EXERCISE: The records are to be copied word for word, and the pictures dropped.

◆ ◆ ◆ ◆ ◆ ◆ ◆

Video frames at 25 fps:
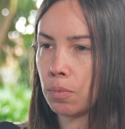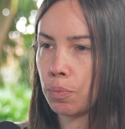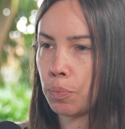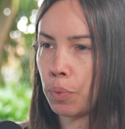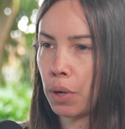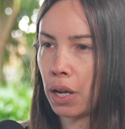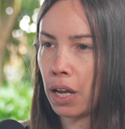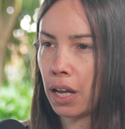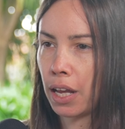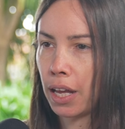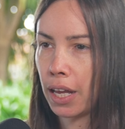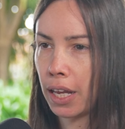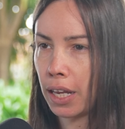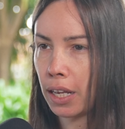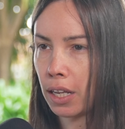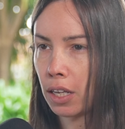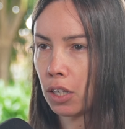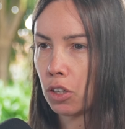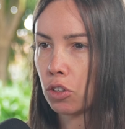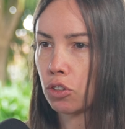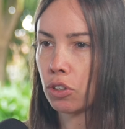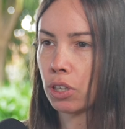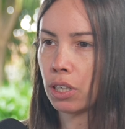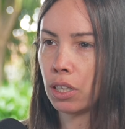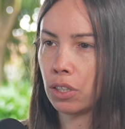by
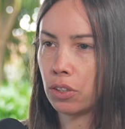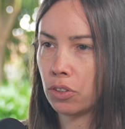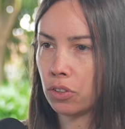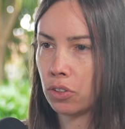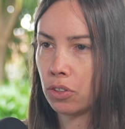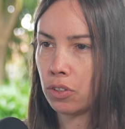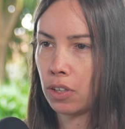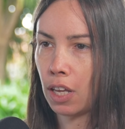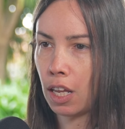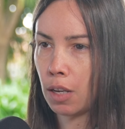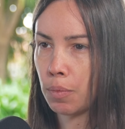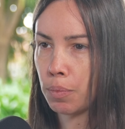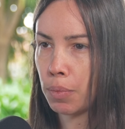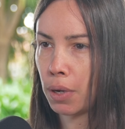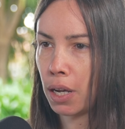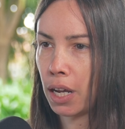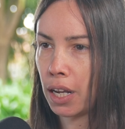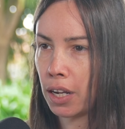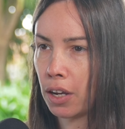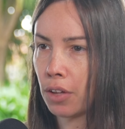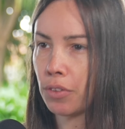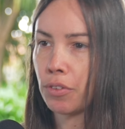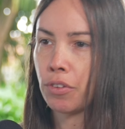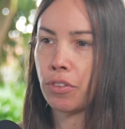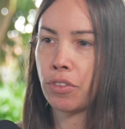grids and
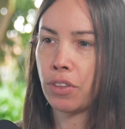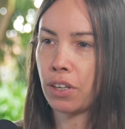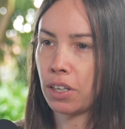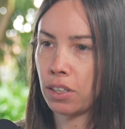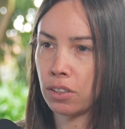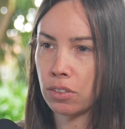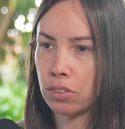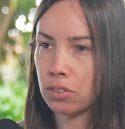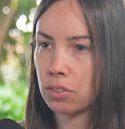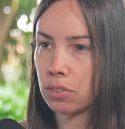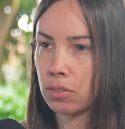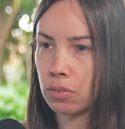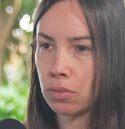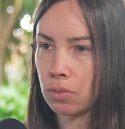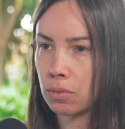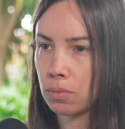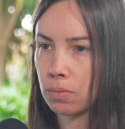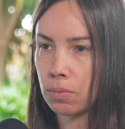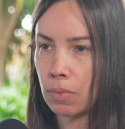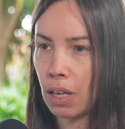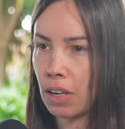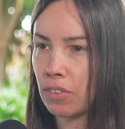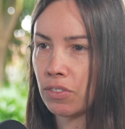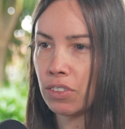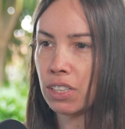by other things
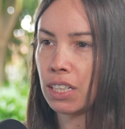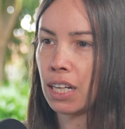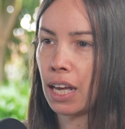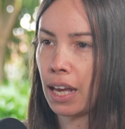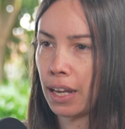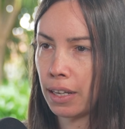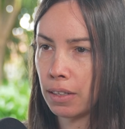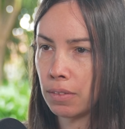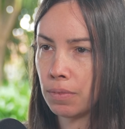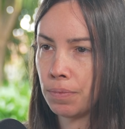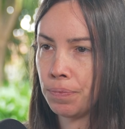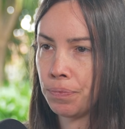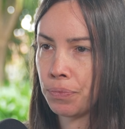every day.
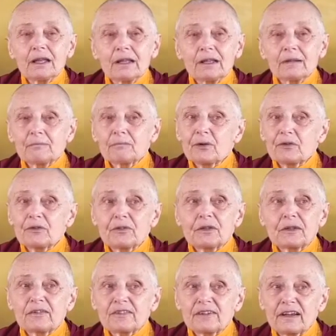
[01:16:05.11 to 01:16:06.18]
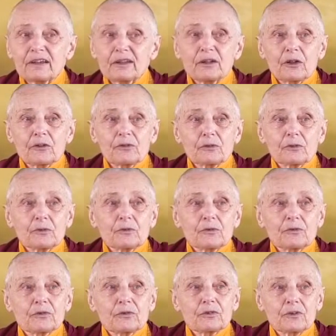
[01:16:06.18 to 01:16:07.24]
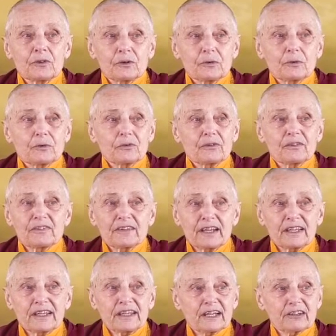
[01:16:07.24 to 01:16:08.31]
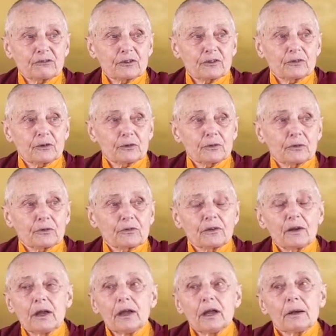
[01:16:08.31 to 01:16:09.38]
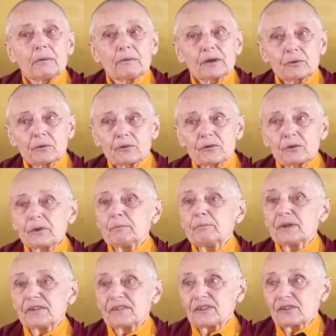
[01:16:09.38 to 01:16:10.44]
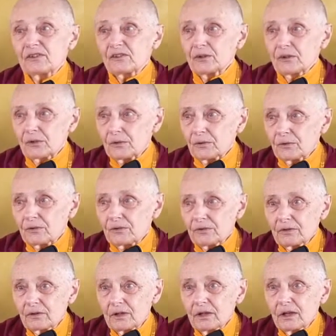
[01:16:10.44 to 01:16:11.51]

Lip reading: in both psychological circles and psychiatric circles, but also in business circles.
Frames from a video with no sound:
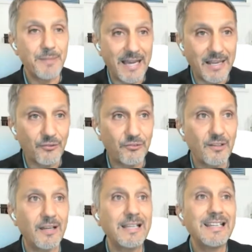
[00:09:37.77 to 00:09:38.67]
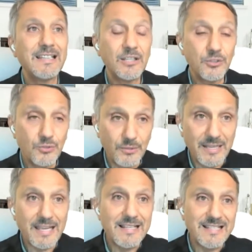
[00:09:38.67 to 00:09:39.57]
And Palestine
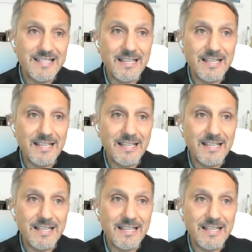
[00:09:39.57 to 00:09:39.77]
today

◆ ◆ ◆ ◆ ◆ ◆ ◆

FINISHED TASK:
Video frames at 25 fps:
by
grids and
by other things
every day.
[01:16:05.11 to 01:16:06.18]
[01:16:06.18 to 01:16:07.24]
[01:16:07.24 to 01:16:08.31]
[01:16:08.31 to 01:16:09.38]
[01:16:09.38 to 01:16:10.44]
[01:16:10.44 to 01:16:11.51]

Lip reading: in both psychological circles and psychiatric circles, but also in business circles.
Frames from a video with no sound:
[00:09:37.77 to 00:09:38.67]
[00:09:38.67 to 00:09:39.57]
And Palestine
[00:09:39.57 to 00:09:39.77]
today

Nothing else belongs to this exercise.